Proposals (15 single-bound copies) are due not later than 4:30 p.m. on 1/23/2018.

This is a firm deadline, and extensions are not granted. In order to be considered for award, all copies of the agency's proposal accompanied by the executed, unmodified Liability Statement must be in our offices not later than the deadline shown, or the proposal will be rejected. Proposers may choose any carrier or delivery service for their proposals. However, proposers assume the risk of proposal rejection if the carrier or delivery service does not deliver all the required documents by the deadline.

Delivery Address:

ATTN: Christopher J. Hedges
Director, Cooperative Research Programs
Transportation Research Board
500 Fifth Street, NW
Washington, DC 20001

Liability Statement

The signature of an authorized representative of the proposing agency is required on the unaltered liability statement in order for the NCHRP to accept the agency's proposal for consideration. Proposals submitted without this executed and unaltered statement by the proposal deadline will be summarily rejected. An executed, unaltered statement indicates the agency's intent and ability to execute a contract that includes the provisions in the statement.

Here is a printable version of the Liability Statement (pdf). A free copy of the Adobe Acrobat PDF reader is available at http://www.adobe.com.

General Notes

1. According to the provisions of Title 49, Code of Federal Regulations, Part 21, which relates to nondiscrimination in federally assisted programs, all parties are hereby notified that the contract entered into pursuant to this announcement will be awarded without discrimination on the grounds of race, color, religion, sex, national origin, or disability.

2. The essential features required in a proposal for research are detailed in the current brochure entitled "Information and Instructions for Preparing Proposals" (updated August 2016).

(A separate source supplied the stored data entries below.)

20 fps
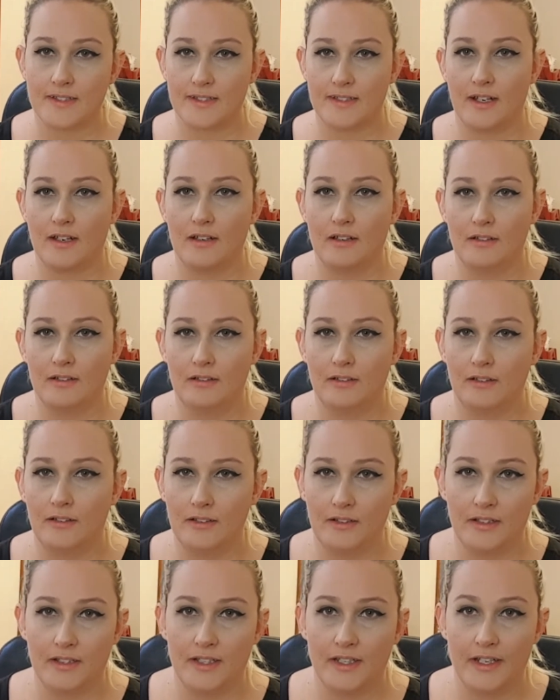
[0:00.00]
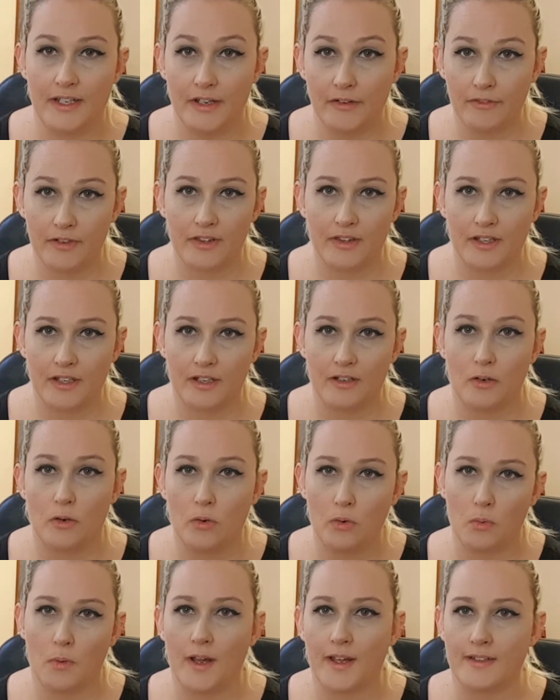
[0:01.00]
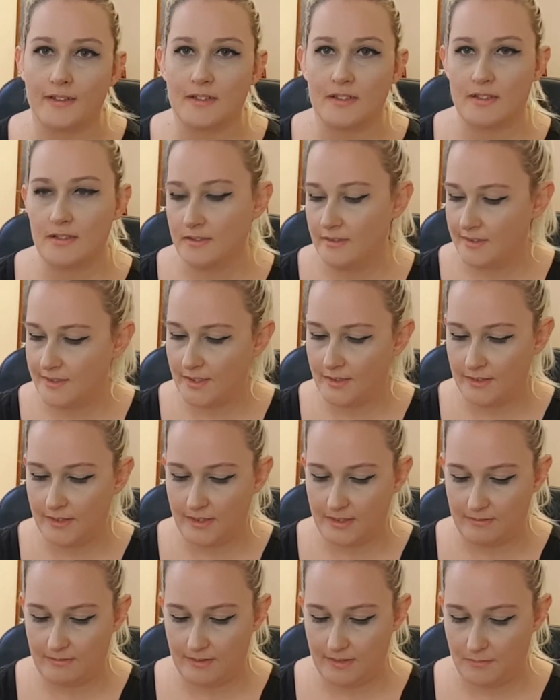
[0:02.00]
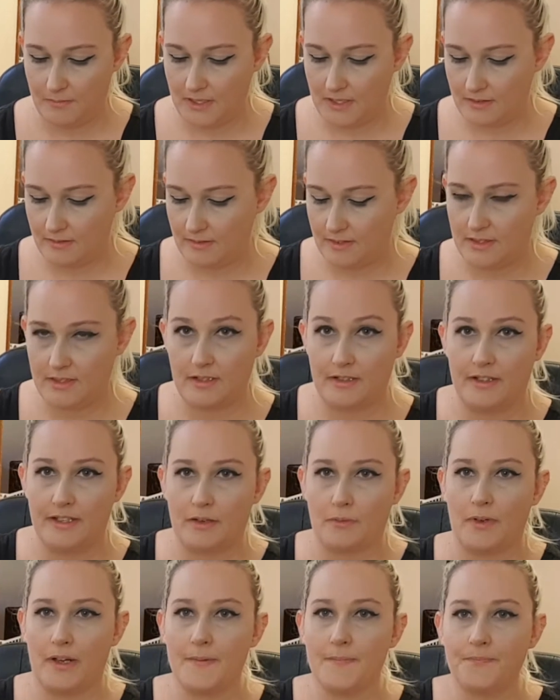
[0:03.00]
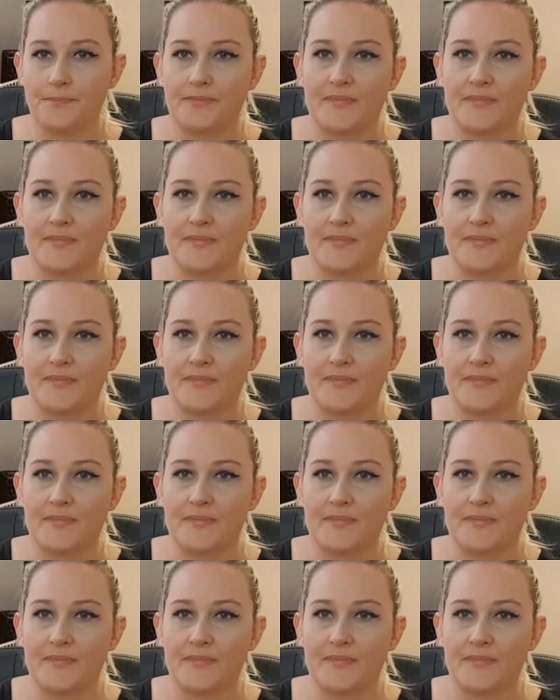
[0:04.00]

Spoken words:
sell everything always, so it doesn't really matter. So anyway,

Proposals must be prepared according to this document, and attention is directed specifically to Section V for mandatory requirements. Proposals that do not conform with these requirements will be rejected. This brochure is available here.

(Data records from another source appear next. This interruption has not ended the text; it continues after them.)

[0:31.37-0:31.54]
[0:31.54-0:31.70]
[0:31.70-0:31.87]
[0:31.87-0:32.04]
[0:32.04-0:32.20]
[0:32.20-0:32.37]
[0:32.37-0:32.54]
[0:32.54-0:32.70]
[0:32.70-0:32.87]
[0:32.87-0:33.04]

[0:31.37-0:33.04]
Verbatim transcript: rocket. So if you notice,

3. The total funds available are made known in the project statement, and line items of the budget are examined to determine the reasonableness of the allocation of funds to the various tasks. If the proposed total cost exceeds the funds available, the proposal is rejected.

4. All proposals become the property of the Transportation Research Board. Final disposition will be made according to the policies thereof, including the right to reject all proposals.


Potential proposers should understand clearly that the research project described herein is tentative. The final content of the program depends on the level of funding made available through States' agreements for financial support of the NCHRP. Nevertheless, to be prepared to execute research contracts as soon as possible after sponsors' approvals, the NCHRP is assuming that the tentative program will become official in its entirety and is proceeding with requests for proposals and selections of research agencies.